Differential diagnosis was considered especially towards intestinal endometriosis, a rare but well-known identity; it often presents with cyclic intestinal symptoms of many years' duration (such as abdominal pain, bloody diarrhoea, rectal bleeding, and recurrent bowel subobstruction). In addition, patients with suspected intestinal endometriosis have undergone one or more surgical procedures aimed at treating endometriosis previously. Absence of endometriosis does not exclude completely the possibility of a primary endometrial carcinoma arising from an endometriotic focus but, in this case, it would be at least probable to find other endometriotic foci in the surrounding tissue.

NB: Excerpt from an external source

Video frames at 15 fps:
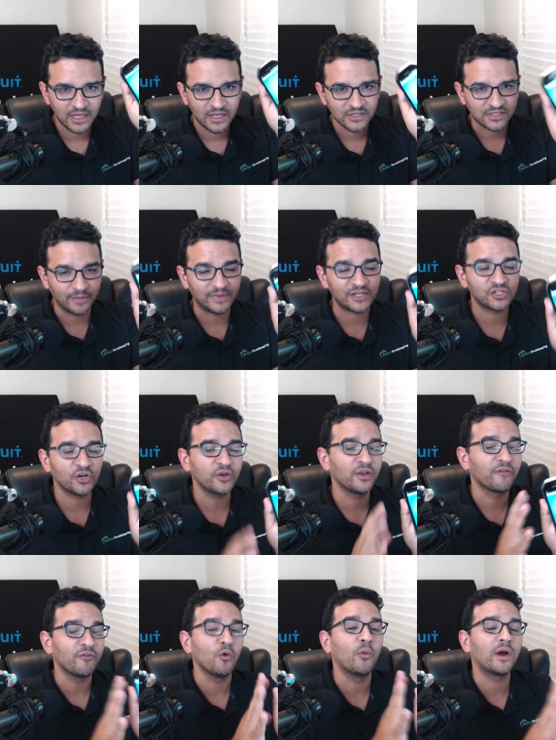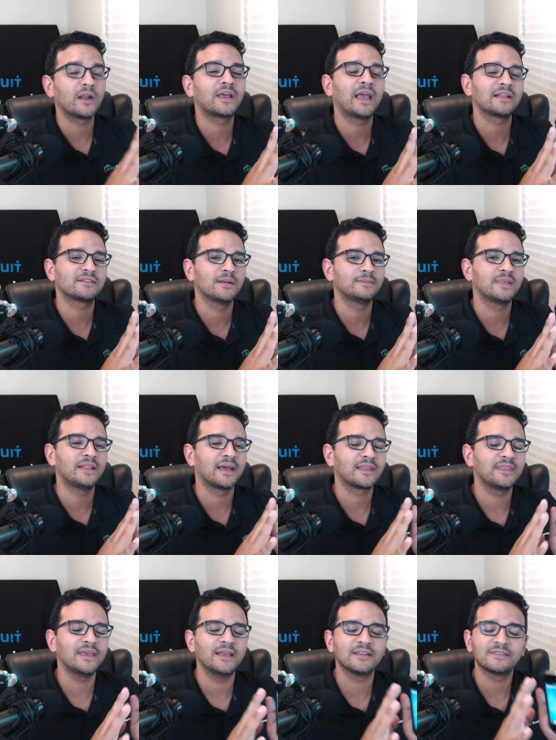So I'm going to show you, if you were to get something like
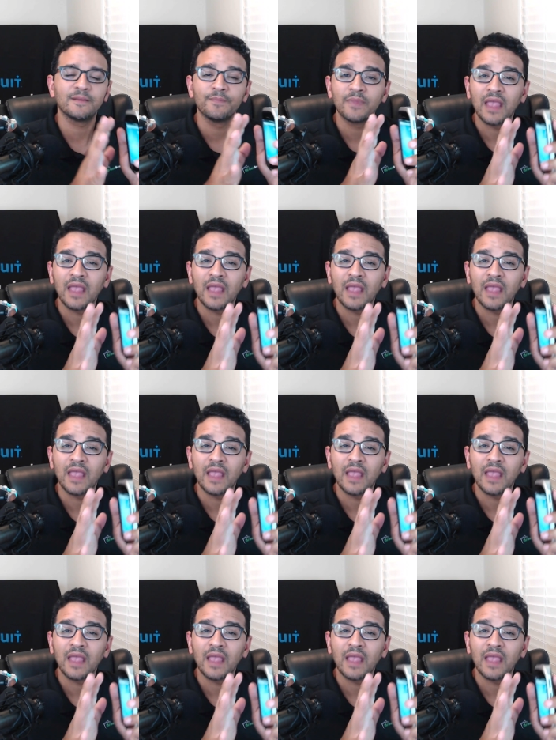this,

Malignant transformation of endometriosis (EMT) is extremely rare and occurs in 1% of case; the association between development of malignancy and exogenous hormonal therapy is well known. EMT occurs electively in ovaries in more than 80% of patients, but gastrointestinal tract involvement has already been reported and classified as endometriosis-associated intestinal tumors (EAITs) [18]. Sampson postulated pathological criteria for assessment of EMT; tumor cells have typical müllerian characteristic resembling endometrial origin of cells; tumors are contiguous to or admixed with endometriotic foci localized in the bowel; neoplasia does not represent obvious metastasis from gonadal neoplasms and occurs typically in women from 30 to 60 years with signs and symptoms as abdominal or pelvic pain, pelvic mass, or vaginal bleeding [18-20]. According to Sampson's criteria, in the case reported EAIT was excluded.

In preoperative period, whenever possible, it is also important to use immunohistochemistry (IHC) to support difficult pathological differential diagnosis and to reduce the rate of false negative and false positive. Therefore it would be beneficial to integrate all of the current knowledge on IHC markers for the differential diagnosis of pelvic organs neoplasia. Carcinoma of pelvic organs presents distinct patterns of immunoreactivity for keratins (CK or KRTs) and it also expresses fundamental markers for differential diagnosis of different pelvic masses. From 2003, many reports document CDX2 and CK20 positivity in almost all rectal adenocarcinomas, but negativity in endometrial carcinoma [21]. In the clinical case presented the positivity to PAX 8, even if focal, supports müllerian origin [22] and it has been useful to confirm a nongastrointestinal (GI) primary origin as well as the strong vimentin positivity.

In conclusion, metastatic involvement of the GI tract from endometrial adenocarcinoma after a long period of clinical latency is a rare but possible occurrence. Consequently, it is important to keep in mind this possibility in order to set a correct diagnostic and therapeutic algorithm, including preoperative immunohistochemical staining. A prolonged clinical and instrumental follow-up program for high-risk cancer patients should always be performed.